South Dakota Gov. Kristi Noem’s order will ensure companies associated with hostile nations do not access state infrastructure or data through IT or telecommunications contracts.
South Dakota agencies are banned from doing business with IT and telecommunications companies owned or controlled by what Gov. Kristi Noem (R) described as “evil foreign governments.”
The Jan. 20 executive order prevents the state from doing business with companies associated with the governments of China, Cuba, Iran, North Korea, Russia and Venezuela. Noem said in a statement the order will ensure that those countries cannot “leverage” telecommunications or state contracts to access state infrastructure and data.
The executive order requires companies bidding on state contracts to certify in writing that they are not owned, influenced or affiliated with those countries. If vendors are found to have falsely certified their relationship with those countries, their contract will be subject to immediate termination. Vendors must also provide written notice if during the course of a contract it “no longer complies with this certification,” per Noem’s order.
The order also states that agencies are banned from procuring or using tech including devices, services, components, networks and systems that have been prohibited by the federal government on national security grounds. They also are prevented from purchasing or using technology from companies that work on behalf of those prohibited entities, as determined by the federal or state government.
That effort to follow the federal government’s lead more closely on banning risky technology or companies has received support from representatives of Georgetown University’s Center for Security and Emerging Technology. Given the fragmented nature of the state procurement process, states aligning their procurement policies with federal agencies could help promote a “more cohesive, nationwide approach,” Jack Corrigan, a research analyst at CSET, said in a recent webinar.

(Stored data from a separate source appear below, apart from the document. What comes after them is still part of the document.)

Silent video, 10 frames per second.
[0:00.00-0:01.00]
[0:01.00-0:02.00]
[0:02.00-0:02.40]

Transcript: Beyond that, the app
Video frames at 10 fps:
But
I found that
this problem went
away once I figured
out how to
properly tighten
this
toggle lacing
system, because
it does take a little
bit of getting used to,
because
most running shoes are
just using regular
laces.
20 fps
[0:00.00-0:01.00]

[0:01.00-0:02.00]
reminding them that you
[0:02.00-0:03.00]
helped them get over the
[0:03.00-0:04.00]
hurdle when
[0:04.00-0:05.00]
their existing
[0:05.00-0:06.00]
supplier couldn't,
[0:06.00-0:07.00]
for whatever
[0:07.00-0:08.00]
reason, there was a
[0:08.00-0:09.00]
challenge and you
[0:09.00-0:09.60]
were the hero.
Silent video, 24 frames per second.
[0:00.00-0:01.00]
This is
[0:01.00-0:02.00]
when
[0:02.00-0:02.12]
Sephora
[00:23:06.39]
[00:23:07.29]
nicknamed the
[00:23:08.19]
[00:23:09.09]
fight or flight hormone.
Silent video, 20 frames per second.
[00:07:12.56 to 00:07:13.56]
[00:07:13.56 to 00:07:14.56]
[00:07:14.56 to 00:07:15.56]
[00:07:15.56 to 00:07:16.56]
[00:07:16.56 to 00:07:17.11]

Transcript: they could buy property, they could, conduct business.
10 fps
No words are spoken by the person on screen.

The executive order notes that its issuance comes as agencies like the Federal Energy Regulatory Commission, the Department of Energy, the Securities and Exchange Commission and the U.S. military have “announced intentions” to develop rules on cybersecurity to counter the threat of foreign hacking.
Noem has sought to distance South Dakota’s government from foreign influence amid growing national security concerns. She was among the first governors to ban the use of social media app TikTok by state agencies, employees and contractors using state devices.
Separately, Noem has called for a review of all investments controlled by the South Dakota Investment Council to see if taxpayer dollars are being invested in companies deemed national security threats and proposed legislation to ban foreign purchases of agricultural land in the state.